Without including any picture, write out the entries exactly as they stand.

__DATA SUPPLIED__:
----------------
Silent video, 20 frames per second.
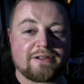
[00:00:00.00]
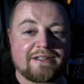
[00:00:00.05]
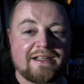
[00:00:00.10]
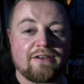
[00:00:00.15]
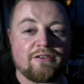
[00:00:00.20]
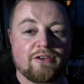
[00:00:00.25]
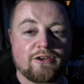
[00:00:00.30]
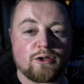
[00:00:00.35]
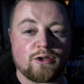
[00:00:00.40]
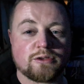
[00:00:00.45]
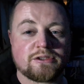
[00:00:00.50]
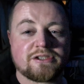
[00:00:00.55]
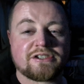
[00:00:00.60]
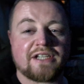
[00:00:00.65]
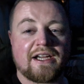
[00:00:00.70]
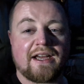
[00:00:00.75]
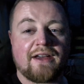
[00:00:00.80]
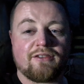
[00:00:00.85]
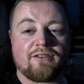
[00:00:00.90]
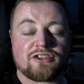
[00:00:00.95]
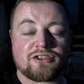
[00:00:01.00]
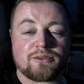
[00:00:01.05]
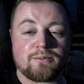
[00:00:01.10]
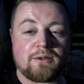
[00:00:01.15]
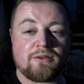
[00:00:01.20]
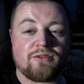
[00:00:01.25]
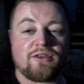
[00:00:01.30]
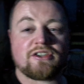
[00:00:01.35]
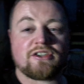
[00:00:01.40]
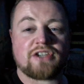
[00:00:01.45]
give a good service and
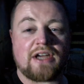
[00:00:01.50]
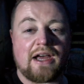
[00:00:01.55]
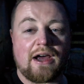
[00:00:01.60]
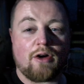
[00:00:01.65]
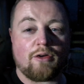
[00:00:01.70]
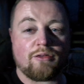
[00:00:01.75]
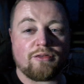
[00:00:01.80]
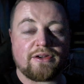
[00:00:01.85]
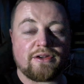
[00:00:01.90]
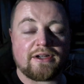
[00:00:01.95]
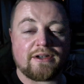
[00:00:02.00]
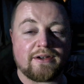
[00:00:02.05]
my fish are healthy.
----------------
__TASK RESULT__:
Silent video, 20 frames per second.
[00:00:00.00]
[00:00:00.05]
[00:00:00.10]
[00:00:00.15]
[00:00:00.20]
[00:00:00.25]
[00:00:00.30]
[00:00:00.35]
[00:00:00.40]
[00:00:00.45]
[00:00:00.50]
[00:00:00.55]
[00:00:00.60]
[00:00:00.65]
[00:00:00.70]
[00:00:00.75]
[00:00:00.80]
[00:00:00.85]
[00:00:00.90]
[00:00:00.95]
[00:00:01.00]
[00:00:01.05]
[00:00:01.10]
[00:00:01.15]
[00:00:01.20]
[00:00:01.25]
[00:00:01.30]
[00:00:01.35]
[00:00:01.40]
[00:00:01.45]
give a good service and
[00:00:01.50]
[00:00:01.55]
[00:00:01.60]
[00:00:01.65]
[00:00:01.70]
[00:00:01.75]
[00:00:01.80]
[00:00:01.85]
[00:00:01.90]
[00:00:01.95]
[00:00:02.00]
[00:00:02.05]
my fish are healthy.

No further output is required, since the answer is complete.